An immunosuppression study was performed in which underlying neoplasms, chronic infections (HIV, HCV, syphilis, etc.) and primary immunodeficiencies were ruled out. Combined intravenous antibiotic therapy was maintained for two months and completed eight months length with oral amoxicillin–clavulanic monotherapy. Anti-tuberculous treatment was also maintained for eight months meanwhile the patient went under several radiological controls showing progressive decrease and disappearance of the mass. Sputum samples were collected monthly with no further isolations.

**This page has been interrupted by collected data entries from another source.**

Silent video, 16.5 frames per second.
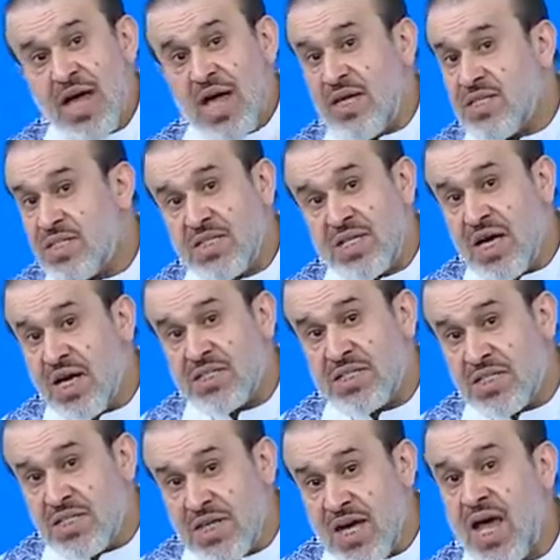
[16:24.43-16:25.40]

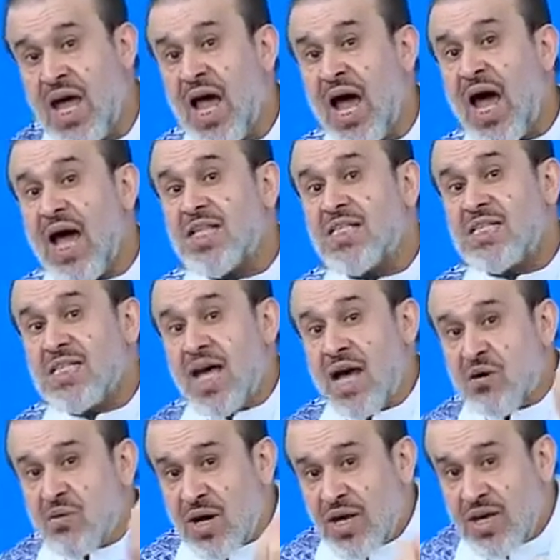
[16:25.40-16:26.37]
السياسيه
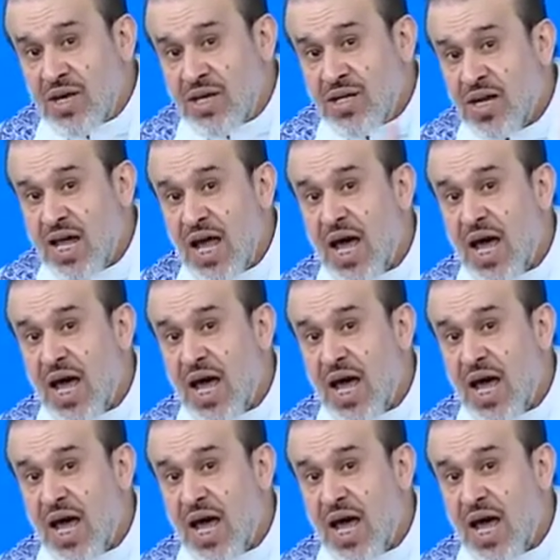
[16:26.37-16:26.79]
حتى وان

Cancer, mostly non-small cell lung carcinoma, causes Pancoast tumor in 95% of cases, however, conditions such as Nocardia or Tuberculosis infections are described as unusual etiologies of this entity.1 Previous lung parenchymal disruption in patients with chronic lung disease is a common predisposing condition in cases of pulmonary nocardiosis. As pulmonary tuberculosis being one of the leading causes of this disruption and bronchiectasis development, patients with pulmonary tuberculosis may have an increased risk for nocardiosis.2

Nocardia and Tuberculosis pulmonary coinfection is an extremely rare condition that has been eventually described in patients with HIV infection, or another underlying grade of immunosuppression, living in regions with high tuberculosis incidence.2 Due to this rareness, no treatment strategy has been established, but combined antibiotic and anti-tuberculous therapy has been reported effective.3 As a pulmonary severe infection both antibiotic and anti-tuberculous therapy should be maintained from six months to twelve months and radiological test and cultures of sputum samples may be performed in order to prove recovery and microbiological cure.4

Patients with Tuberculosis and Nocardia mixed infection must be always studied in order to rule out acquired (HIV infection, cancer) or congenital immune-deficiency, as both infections, especially nocardiosis, are eventually found among those with some grade of immunosuppression.5

This is the first case report acknowledged of Nocardia and Tuberculosis coinfection mimicking a superior pulmonary sulcus tumor in an immunocompetent host. This case illustrates the importance of an adequate differential diagnosis over patients with thoracic and lung masses, reminding us that other conditions, such us infections or granulomatous diseases, must be always taken into consideration.